Let's say that we weren't at our sharpest that morning as we stumbled about the infield, entirely missing our opportunity to schmooze with the venerable Mr. McKay or any track official in attendance. Instead, we blearily focused our attention on a horse heading out to the track for a workout, walking backwards for some bewildering reason which we found inexplicably hilarious.
That horse was gray. History turns on the strangest moments, you know.
So there it is -- ever since, I cannot be redeemed come Derby time. If there's a gray horse, or a black, or a roan, that's my horse.
Here's the problem: Part of me so very much wants and hopes that my horse -- we'll get to that later -- doesn't have the distance to run with Clarke County-bred Bodemeister. For the first time since I moved to the Shenandoah Valley more than a decade ago, a horse from this region -- our region -- is not only a Derby runner but a bona fide contender to win the first leg of the Triple Crown. Bred by Audley Farm, Bodemeister is a lightly-raced 3-year-old running for instantly recognizable trainer Bob Baffert and owned by Ahmed Zayat.

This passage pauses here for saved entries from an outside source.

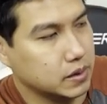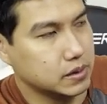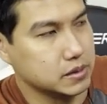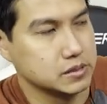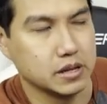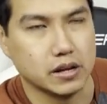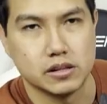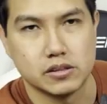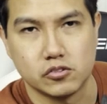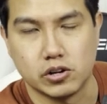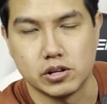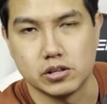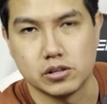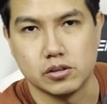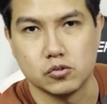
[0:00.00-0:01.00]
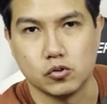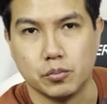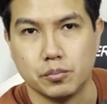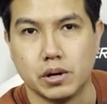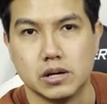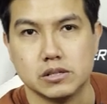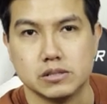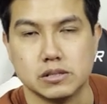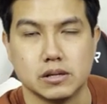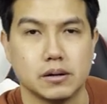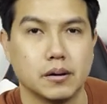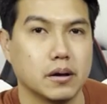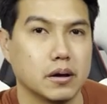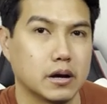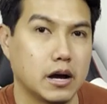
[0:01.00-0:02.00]
start trying to imagine
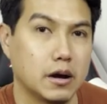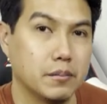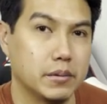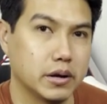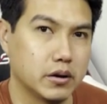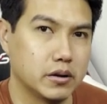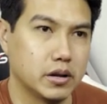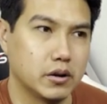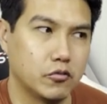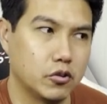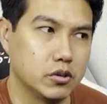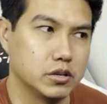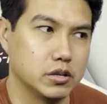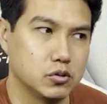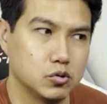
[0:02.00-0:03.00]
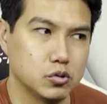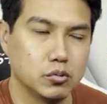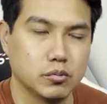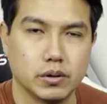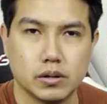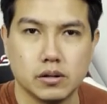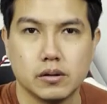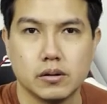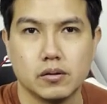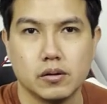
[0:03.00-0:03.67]
how am I gonna run the tubing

Sadly for me, Bodemeister is as brown as they come in terms of horses. Even worse, I'd already locked on to this year's annual Derby winner. His name is Hansen, and he's ... well, he's a unicorn.
OK, maybe not with the horn and all, but when I showed a photo of Hansen to my 4-year-old daughter Zoe, she flatly told me, "It's a unicorn." I can see her point; Hansen, technically a gray or roan, is nearly a pure white colt, so much so that co-owner and breeder Dr. Kendall Hansen has dubbed the reigning 2-year-old champion "The Great White Hope." In effect, Hansen is the ultimate gray horse (technically speaking) and a slam-dunk Derby favorite for yours truly.

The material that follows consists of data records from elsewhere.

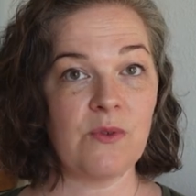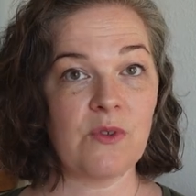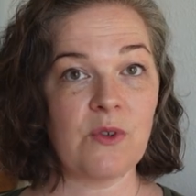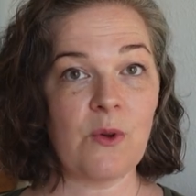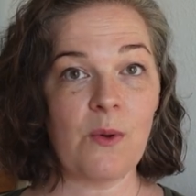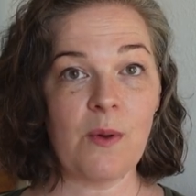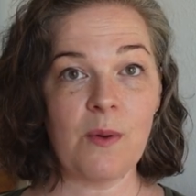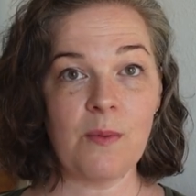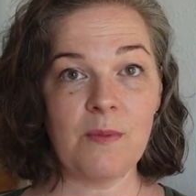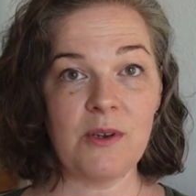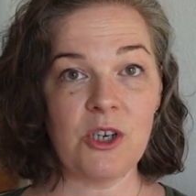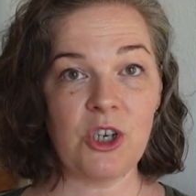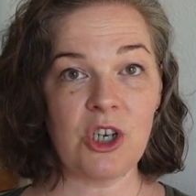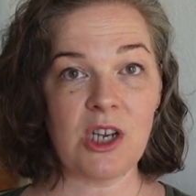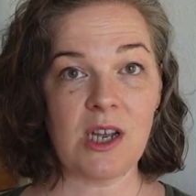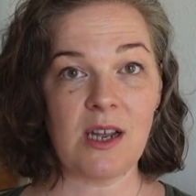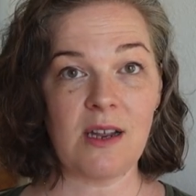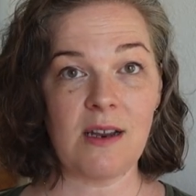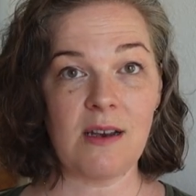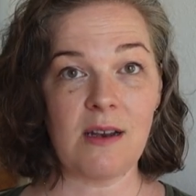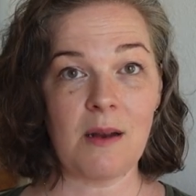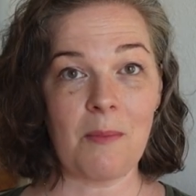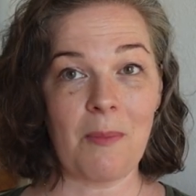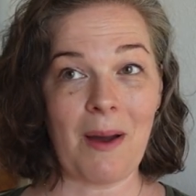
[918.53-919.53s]
sewing
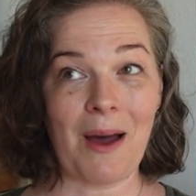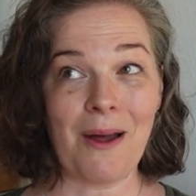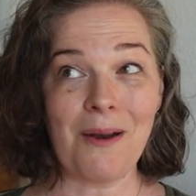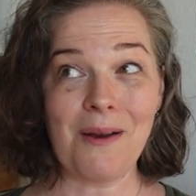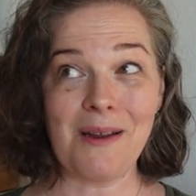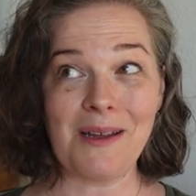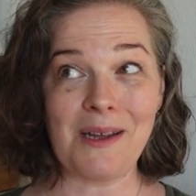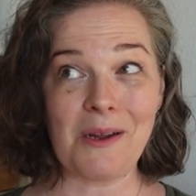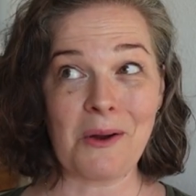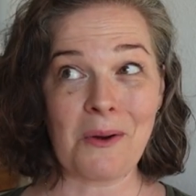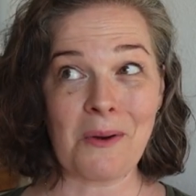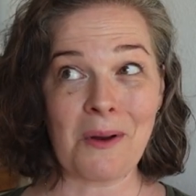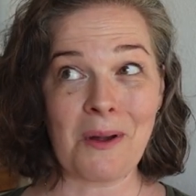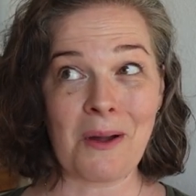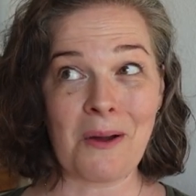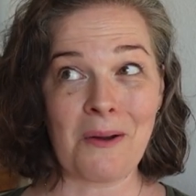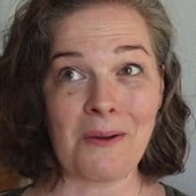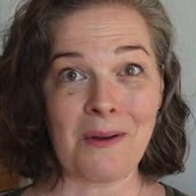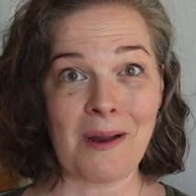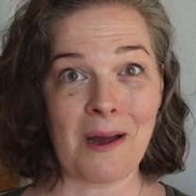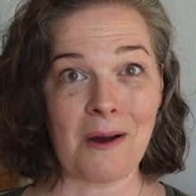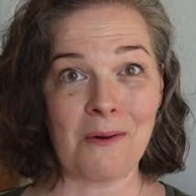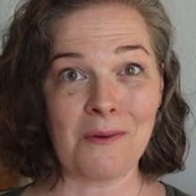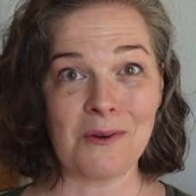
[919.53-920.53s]
machine about a year ago
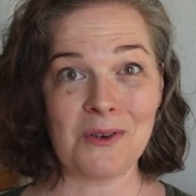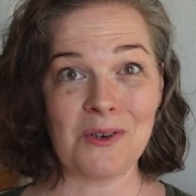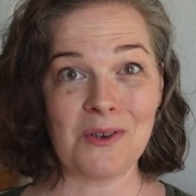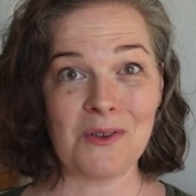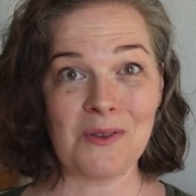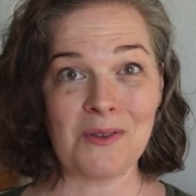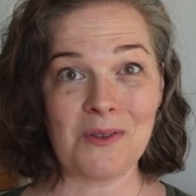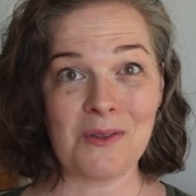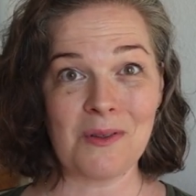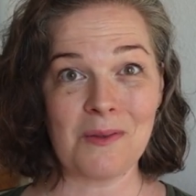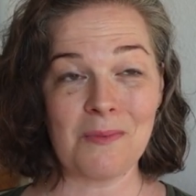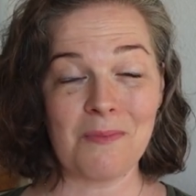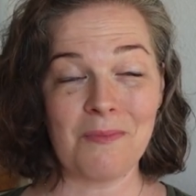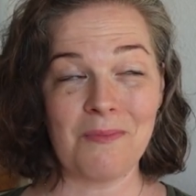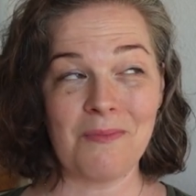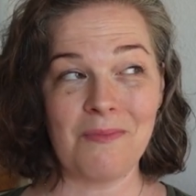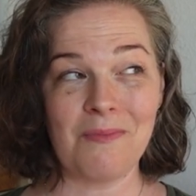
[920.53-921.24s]
now, which is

This is troublesome, for certain. On the one hand, there is my well-documented penchant for grays and roans, no matter how sway-backed (in retrospect) or stumble-footed on the track. This particular weakness is now reinforced by my daughter, who will be watching her second Derby with mom and dad, and likely her first with a rooting interest. She loves all horses, of course, but Hansen had better win -- or sprout wings Pegasus style and fly off over a rainbow to a magical kingdom far beyond this realm.
Then along comes Bodemeister, a Virginia-bred with real local connections via his breeding at historic Audley Farm. A Derby victory would bring welcome attention to this underrated and overlooked segment of the Thoroughbred breeding industry, in both Virginia and West Virginia. Unraced as a 2-year-old, Bodemeister burst to the forefront of the Triple Crown trail with his blistering 9 1/4-length victory in the April 14 Arkansas Derby. It was just the fourth start for the son of Empire Maker, and set the stage for another installment of a familiar storyline at Churchill Downs.
No horse since Apollo in 1882 has won the Kentucky Derby without racing as a 2-year-old. Hall of Famers Coaltown (1948), Forego (1973) and two-time Horse of the Year Curlin (2007) have been among those unraced juveniles whose hopes were dashed in Louisville, Ky.
Then there's Baffert, who suffered a heart attack shortly before the Arkansas Derby while in Dubai for the World Cup and underwent surgery on two blocked arteries. The feel-good storylines punctuated by a Bodemeister victory just keep piling up.
So there's the trouble, and I'm still on the fence. Root against a unicorn (not openly, mind you) or against a hometown horse?
That's one decision I won't have to make until Saturday, at least, come post time. Enjoy the race.